A poor MSS IO efficiency is one thing, but stability is another. Under poor performance situations, failures are critical to minimize. We have already stated that the DC is error resilient. However, during failure periods, the request queue accumulates requests and whenever the mass storage comes back, all requests are suddenly released, opening the flood gate of IO ... which are not much of a flood than a drip. As a consequence, user's requests or bulk transfer would not suffer much but modes requiring immediate response (such as Xrootd) would become largely impacted. In fact, shall the downtime be long enough, it is likely that all requests occuring while the errors started will fail but subsequent accumulated requests will also cause further delays and spurious Xrootd failures - Xrootd will timeout if the DC has not satisfied its request for 3600 secondes i.e. 1 hour per file. The following graph shows an error sequence:
HPSS Error types 2006 09 W36
While there are errors at the early stage of this graph, reminissent of previous failures, problems during the focused time period starts around 9 AM with a MetaData lookup failure (cannot get lock after 5 retries). Subsequentely, there is an immediate appearance of files failing to be restored for more than an hour and this continues up to around 10:30 to 11:00 at ehich point, more errors occur from the Mass Storage system (a mix of MetaData lookup failure and massive authentication failures). The authentication failures are related to the DCE component failure, causing periodic problems. In our case, we immediately the light blue band continuing for up to 15:00 (3 PM) followed but yet again a massive meta data failure. All of those cacading failures would, for a period of no less that 6 hours long, affect users requesting files from Xrootd which would needto be restored from MSS.
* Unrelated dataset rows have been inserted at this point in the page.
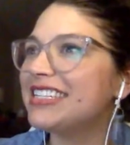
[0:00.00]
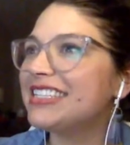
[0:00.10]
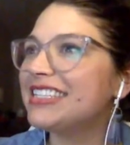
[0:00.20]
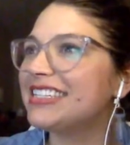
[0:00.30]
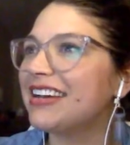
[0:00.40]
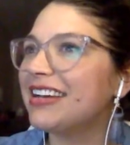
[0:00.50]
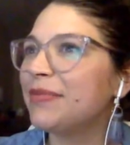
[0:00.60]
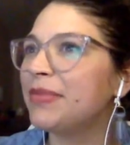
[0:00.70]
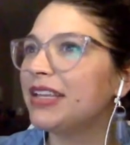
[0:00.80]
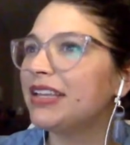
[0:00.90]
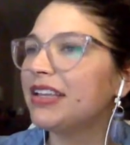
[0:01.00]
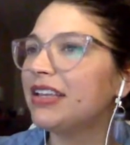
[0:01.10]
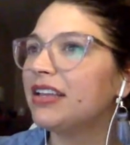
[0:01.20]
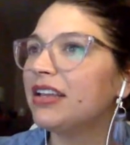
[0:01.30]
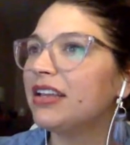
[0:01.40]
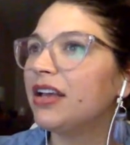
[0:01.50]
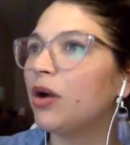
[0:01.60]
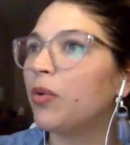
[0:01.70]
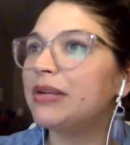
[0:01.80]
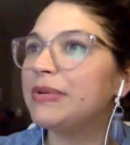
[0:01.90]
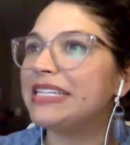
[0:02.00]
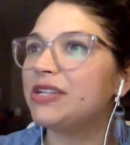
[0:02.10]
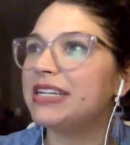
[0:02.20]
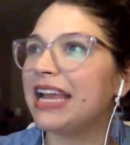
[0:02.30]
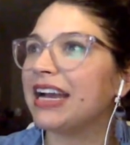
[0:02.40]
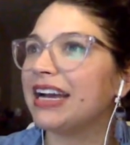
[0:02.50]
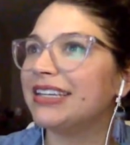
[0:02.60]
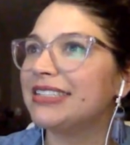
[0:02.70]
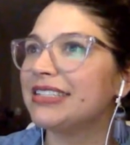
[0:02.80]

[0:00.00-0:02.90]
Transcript: this time. What did we do today, guys?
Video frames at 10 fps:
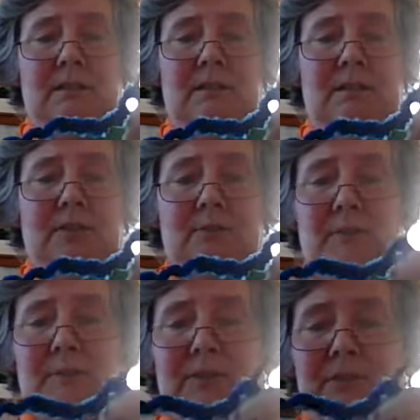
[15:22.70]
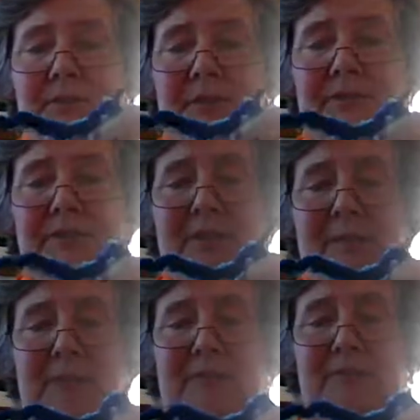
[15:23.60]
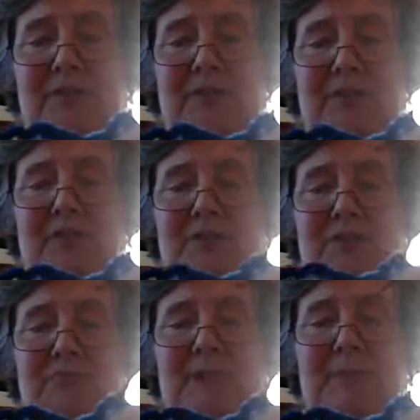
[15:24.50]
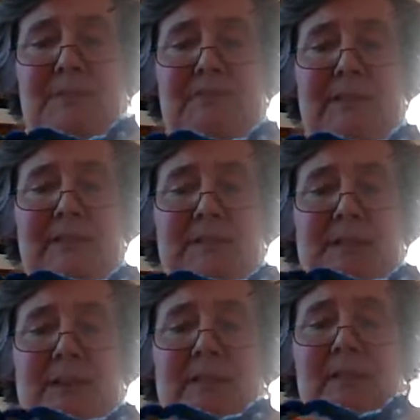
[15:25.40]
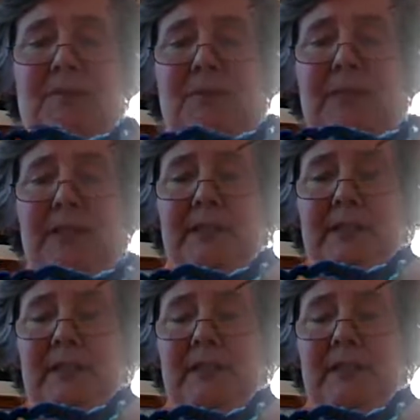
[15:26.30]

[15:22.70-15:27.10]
I couldn't be bothered last time, so you just wrap it round about halfway.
From all failures, the relative proprtion for that day is displayed below
HPSS Error relative proportion, 2006-09
Only one error in this graph (a DataCarousel connection failue) cna be fixed from a STAR stand point, allother occurances being a facility issue to resolve.

Miscellaneous technology considerations

All considerations in this sections are beyond our control and a facility work and optmization.

HPSS disk cache optimizations

This section seems rather academic considering the previous sections improvement perspectives.

COS and PVR optimizations

In this section, we will discuss optimizing based on file size, perhaps isolated by PVR or COS. This will be possible in future run but would lead to a massive repackaging of files and data for the past years.